I think you should be taking her to your vet. You don't know how far along she was if she was pregnant? She could still be pregnant and this could be the start of labour. She may have a dead kitten in her womb - hence the smell of the discharge.
It's no good just 'hoping for the best' She needs to be checked by a vet.


----------



## we love bsh's (Mar 28, 2011)

Sounds like the mucus plug to me.If it is kittens wont be much longer.

Do you know when she mated? How far along is she?

If she had aborted kittens you would most probably have seen partially /fully formed kittens and belly wouldn't still be firm.


----------



## we love bsh's (Mar 28, 2011)

Yeah I agree with lyn there should be no odour from the discharge,in this case I would have her examined by vet.


----------



## muffin789 (Jan 28, 2013)

Sorry if I appear to be stating the obvious, but I strongly recommend you take her to a vet and get her scanned to see exactly what is going on. She needs to be checked over to see whether or not she is pregnant, and if not I'd advise you get her spayed so you don't have to go through this worry again yourself, and she doesn't have to go through the stress of an unplanned pregnancy again.

Without some form of vet check, I doubt anyone here is going to be able to give you definitive advice - you need to know for sure whether she was/is pregnant, and talk to the vet about what to do in either situation.

Good luck.


----------



## catcoonz (Aug 4, 2012)

If she was my girl i would get a vet check tomorrow, its better to be safe.


----------



## spotty cats (Jul 24, 2012)

we love bsh's said:


> Sounds like the mucus plug to me.If it is kittens wont be much longer.
> 
> Do you know when she mated? How far along is she?
> 
> If she had aborted kittens you would most probably have seen partially /fully formed kittens and belly wouldn't still be firm.


I thought the same aside from the smell.

If she had contractions and then stopped it could be she's not feeling safe, have you got her in a nice quiet room without other cats? And a box set up for her birth.

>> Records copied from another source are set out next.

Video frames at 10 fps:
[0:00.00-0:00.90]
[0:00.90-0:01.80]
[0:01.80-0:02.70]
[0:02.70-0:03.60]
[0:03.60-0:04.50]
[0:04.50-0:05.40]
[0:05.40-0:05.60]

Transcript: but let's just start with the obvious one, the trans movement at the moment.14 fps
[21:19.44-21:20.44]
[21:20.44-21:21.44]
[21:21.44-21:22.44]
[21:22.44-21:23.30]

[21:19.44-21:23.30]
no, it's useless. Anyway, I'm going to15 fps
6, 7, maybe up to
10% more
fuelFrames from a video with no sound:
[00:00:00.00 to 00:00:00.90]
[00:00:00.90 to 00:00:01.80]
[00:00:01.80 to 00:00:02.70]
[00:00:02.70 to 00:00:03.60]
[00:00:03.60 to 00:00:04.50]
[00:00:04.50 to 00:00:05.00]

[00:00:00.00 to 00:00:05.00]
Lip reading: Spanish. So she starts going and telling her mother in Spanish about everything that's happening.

Keep her indoors from now on at least until she is spayed, whatever the outcome of the current situation is.


----------



## Divine2000 (May 31, 2013)

She's been running away to my mom's closet so I put some blankets a heating pad and and food and water in there. She seems quite frisky now. She running around and acting as if this never happened.. I would say she mated... Possibly a month ago. Maybe even two. If we could afford to take her to the vet we would. This cat is part of the family and I just want to make sure her and her offspring are okay.


----------



## muffin789 (Jan 28, 2013)

Divine2000 said:


> She's been running away to my mom's closet so I put some blankets a heating pad and and food and water in there. She seems quite frisky now. She running around and acting as if this never happened.. I would say she mated... Possibly a month ago. Maybe even two. *If we could afford to take her to the vet we would*. This cat is part of the family and I just want to make sure her and her offspring are okay.

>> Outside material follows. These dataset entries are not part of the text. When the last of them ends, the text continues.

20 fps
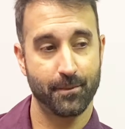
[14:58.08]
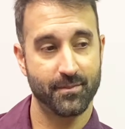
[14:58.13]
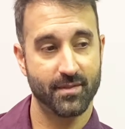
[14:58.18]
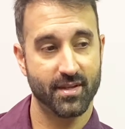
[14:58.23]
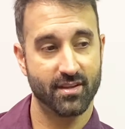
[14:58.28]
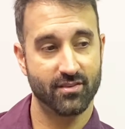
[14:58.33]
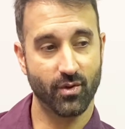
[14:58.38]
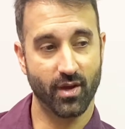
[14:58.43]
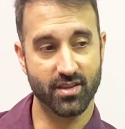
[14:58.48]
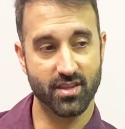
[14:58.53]

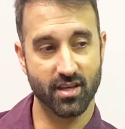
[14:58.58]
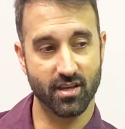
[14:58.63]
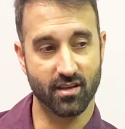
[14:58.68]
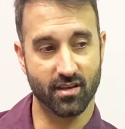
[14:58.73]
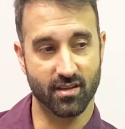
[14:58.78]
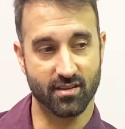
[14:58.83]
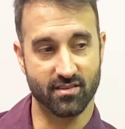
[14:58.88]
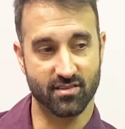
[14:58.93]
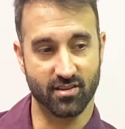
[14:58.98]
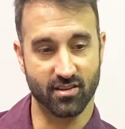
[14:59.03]
So I think
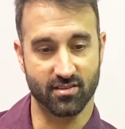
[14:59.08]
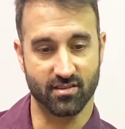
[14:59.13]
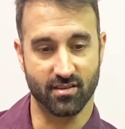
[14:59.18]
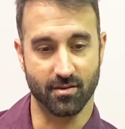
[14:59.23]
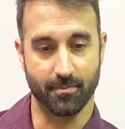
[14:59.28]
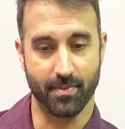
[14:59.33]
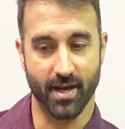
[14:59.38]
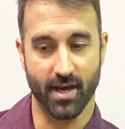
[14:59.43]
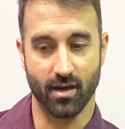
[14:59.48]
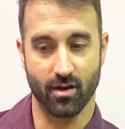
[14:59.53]
it's just
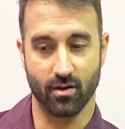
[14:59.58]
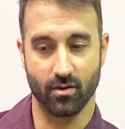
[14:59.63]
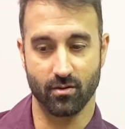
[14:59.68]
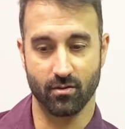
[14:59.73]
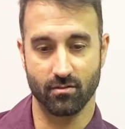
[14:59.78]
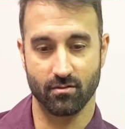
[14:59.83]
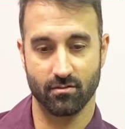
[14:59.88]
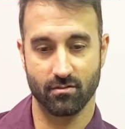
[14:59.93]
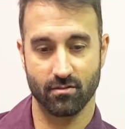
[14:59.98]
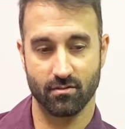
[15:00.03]

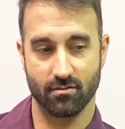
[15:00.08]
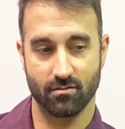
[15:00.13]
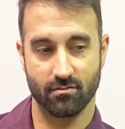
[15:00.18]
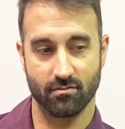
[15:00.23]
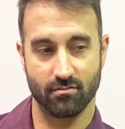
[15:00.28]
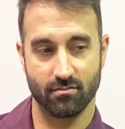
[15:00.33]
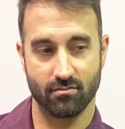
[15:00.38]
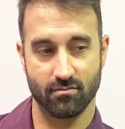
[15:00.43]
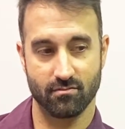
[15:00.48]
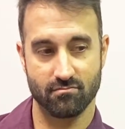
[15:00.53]
about
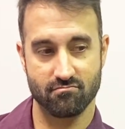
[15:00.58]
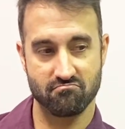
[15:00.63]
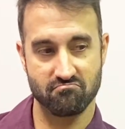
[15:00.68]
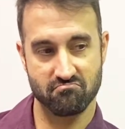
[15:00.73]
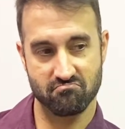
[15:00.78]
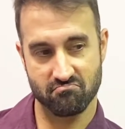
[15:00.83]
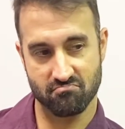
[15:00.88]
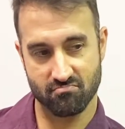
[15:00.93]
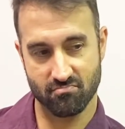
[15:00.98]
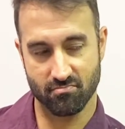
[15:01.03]

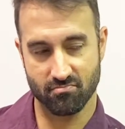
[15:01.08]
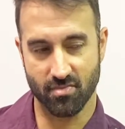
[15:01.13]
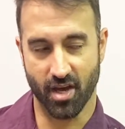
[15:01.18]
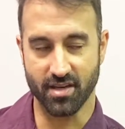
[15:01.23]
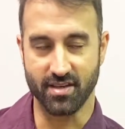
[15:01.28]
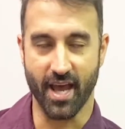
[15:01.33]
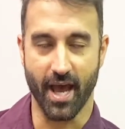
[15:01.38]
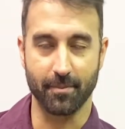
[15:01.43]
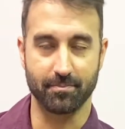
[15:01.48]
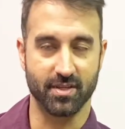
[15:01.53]

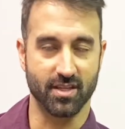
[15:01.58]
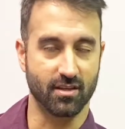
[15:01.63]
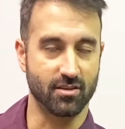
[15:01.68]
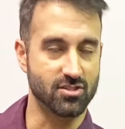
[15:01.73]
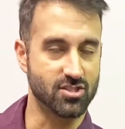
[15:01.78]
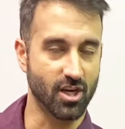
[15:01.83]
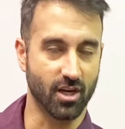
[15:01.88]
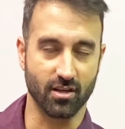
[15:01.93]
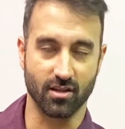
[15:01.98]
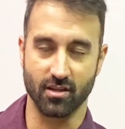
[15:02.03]
adapting,
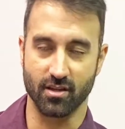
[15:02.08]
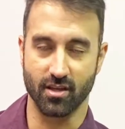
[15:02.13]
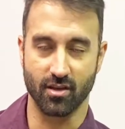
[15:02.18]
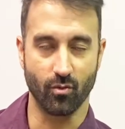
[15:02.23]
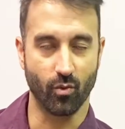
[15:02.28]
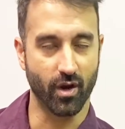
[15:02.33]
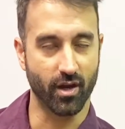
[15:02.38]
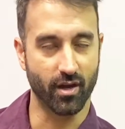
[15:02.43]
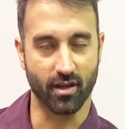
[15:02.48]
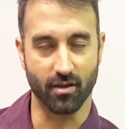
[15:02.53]
juggling,
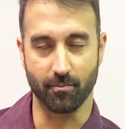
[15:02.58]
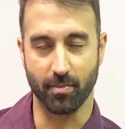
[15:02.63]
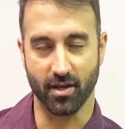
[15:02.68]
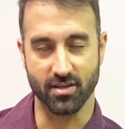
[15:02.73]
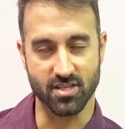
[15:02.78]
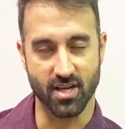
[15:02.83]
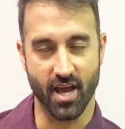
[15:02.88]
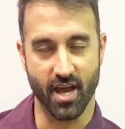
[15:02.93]
wearing a bunch of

You really do need to take her to a vet so they can scan her and pinpoint what's going on with her. I know it can be difficult, but if you care for this cat then hopefully you can care enough to find a vet who will examine or treat her. Sending you and her positive thoughts xxxx


----------



## buffie (May 31, 2010)

Divine2000 said:


> She's been running away to my mom's closet so I put some blankets a heating pad and and food and water in there. She seems quite frisky now. She running around and acting as if this never happened.. I would say she mated... Possibly a month ago. Maybe even two. *If we could afford to take her to the vet we would*. This cat is part of the family and I just want to make sure her and her offspring are okay.


What do you plan to do if it turns out that she is ill/has had some problems with a pregnancy that could have been avoided.If she needs to be seen by a vet then you will have to try to find the money to make sure this member of your family gets the treatment she deserves.


----------



## spotty cats (Jul 24, 2012)

Raising kittens costs far more than spaying her in the first place would have - even when all goes right, very concerning if you can't afford a check up for your girl.

Cats are pregnant for approx 65 days, it sounds as though she is close to giving birth by going into the closet but none of us online can replace a vets care.
Is she an outdoor cat or was she let out while in heat? For future information, cats should be spayed and neutered by 6 months at the very latest.


----------



## Bloodraine5252 (Jan 13, 2013)

Could it be pyo? I only know of my experience with rats but it usually presents itself with blood/smelly pus.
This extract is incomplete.